◆ **What you will do**:
All of the records below need to be written out exactly, but without the pictures.

◆ **Data in this exercise**:
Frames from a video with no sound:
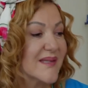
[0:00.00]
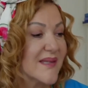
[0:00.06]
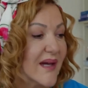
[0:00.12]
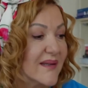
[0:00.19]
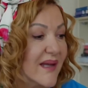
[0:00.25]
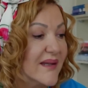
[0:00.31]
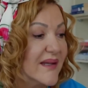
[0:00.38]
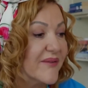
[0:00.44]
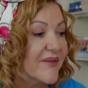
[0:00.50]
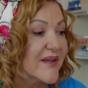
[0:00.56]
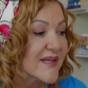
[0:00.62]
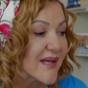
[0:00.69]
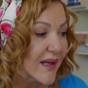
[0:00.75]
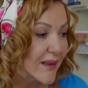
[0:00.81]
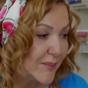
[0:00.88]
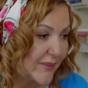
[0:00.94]
Zaten
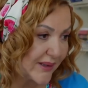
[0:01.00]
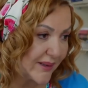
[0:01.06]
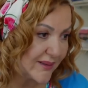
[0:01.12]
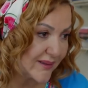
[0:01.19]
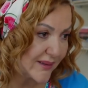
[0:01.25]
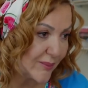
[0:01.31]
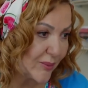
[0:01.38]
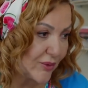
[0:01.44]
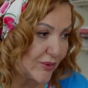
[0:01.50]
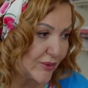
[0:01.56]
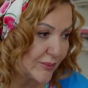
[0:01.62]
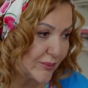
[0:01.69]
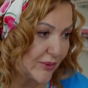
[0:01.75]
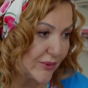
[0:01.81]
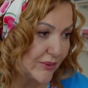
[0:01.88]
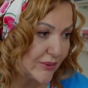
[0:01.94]
nefes alma Yıldırım olur
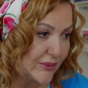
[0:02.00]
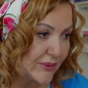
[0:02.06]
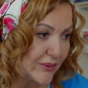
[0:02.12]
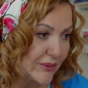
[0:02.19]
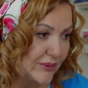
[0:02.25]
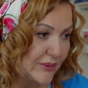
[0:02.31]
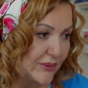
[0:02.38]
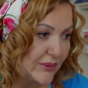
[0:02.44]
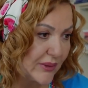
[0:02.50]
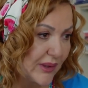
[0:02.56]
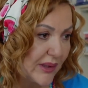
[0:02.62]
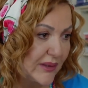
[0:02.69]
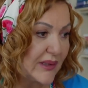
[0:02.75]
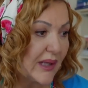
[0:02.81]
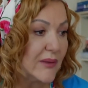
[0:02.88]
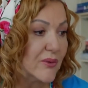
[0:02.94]
mu?
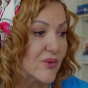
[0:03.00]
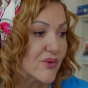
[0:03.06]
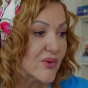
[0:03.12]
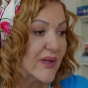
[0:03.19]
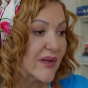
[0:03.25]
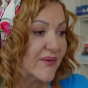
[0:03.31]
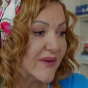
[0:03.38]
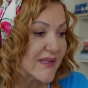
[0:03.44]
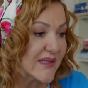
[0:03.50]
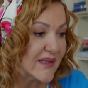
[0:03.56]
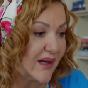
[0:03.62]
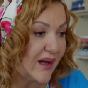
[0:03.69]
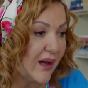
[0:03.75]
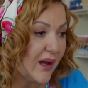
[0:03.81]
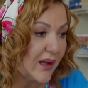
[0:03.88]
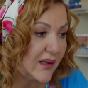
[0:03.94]
Daha doğrusu
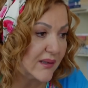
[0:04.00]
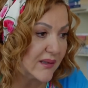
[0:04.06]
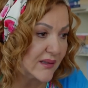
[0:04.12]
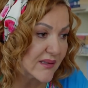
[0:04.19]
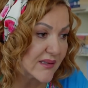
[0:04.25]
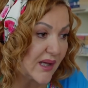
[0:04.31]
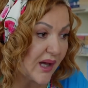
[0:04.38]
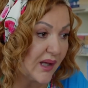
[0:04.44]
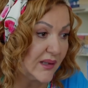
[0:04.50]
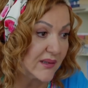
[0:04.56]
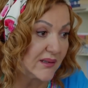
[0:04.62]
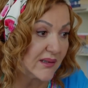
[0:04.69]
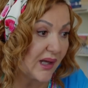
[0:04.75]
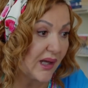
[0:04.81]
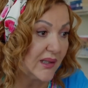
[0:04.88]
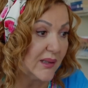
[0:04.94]
nefesini al.
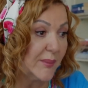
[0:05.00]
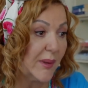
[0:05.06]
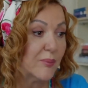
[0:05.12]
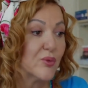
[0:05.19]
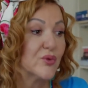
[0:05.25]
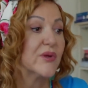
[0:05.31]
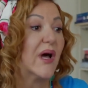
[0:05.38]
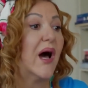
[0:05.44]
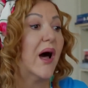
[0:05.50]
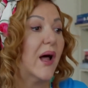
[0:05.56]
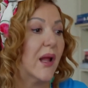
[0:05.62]
Sağlıkla al ama burada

◆ **Result for this exercise**:
Frames from a video with no sound:
[0:00.00]
[0:00.06]
[0:00.12]
[0:00.19]
[0:00.25]
[0:00.31]
[0:00.38]
[0:00.44]
[0:00.50]
[0:00.56]
[0:00.62]
[0:00.69]
[0:00.75]
[0:00.81]
[0:00.88]
[0:00.94]
Zaten
[0:01.00]
[0:01.06]
[0:01.12]
[0:01.19]
[0:01.25]
[0:01.31]
[0:01.38]
[0:01.44]
[0:01.50]
[0:01.56]
[0:01.62]
[0:01.69]
[0:01.75]
[0:01.81]
[0:01.88]
[0:01.94]
nefes alma Yıldırım olur
[0:02.00]
[0:02.06]
[0:02.12]
[0:02.19]
[0:02.25]
[0:02.31]
[0:02.38]
[0:02.44]
[0:02.50]
[0:02.56]
[0:02.62]
[0:02.69]
[0:02.75]
[0:02.81]
[0:02.88]
[0:02.94]
mu?
[0:03.00]
[0:03.06]
[0:03.12]
[0:03.19]
[0:03.25]
[0:03.31]
[0:03.38]
[0:03.44]
[0:03.50]
[0:03.56]
[0:03.62]
[0:03.69]
[0:03.75]
[0:03.81]
[0:03.88]
[0:03.94]
Daha doğrusu
[0:04.00]
[0:04.06]
[0:04.12]
[0:04.19]
[0:04.25]
[0:04.31]
[0:04.38]
[0:04.44]
[0:04.50]
[0:04.56]
[0:04.62]
[0:04.69]
[0:04.75]
[0:04.81]
[0:04.88]
[0:04.94]
nefesini al.
[0:05.00]
[0:05.06]
[0:05.12]
[0:05.19]
[0:05.25]
[0:05.31]
[0:05.38]
[0:05.44]
[0:05.50]
[0:05.56]
[0:05.62]
Sağlıkla al ama burada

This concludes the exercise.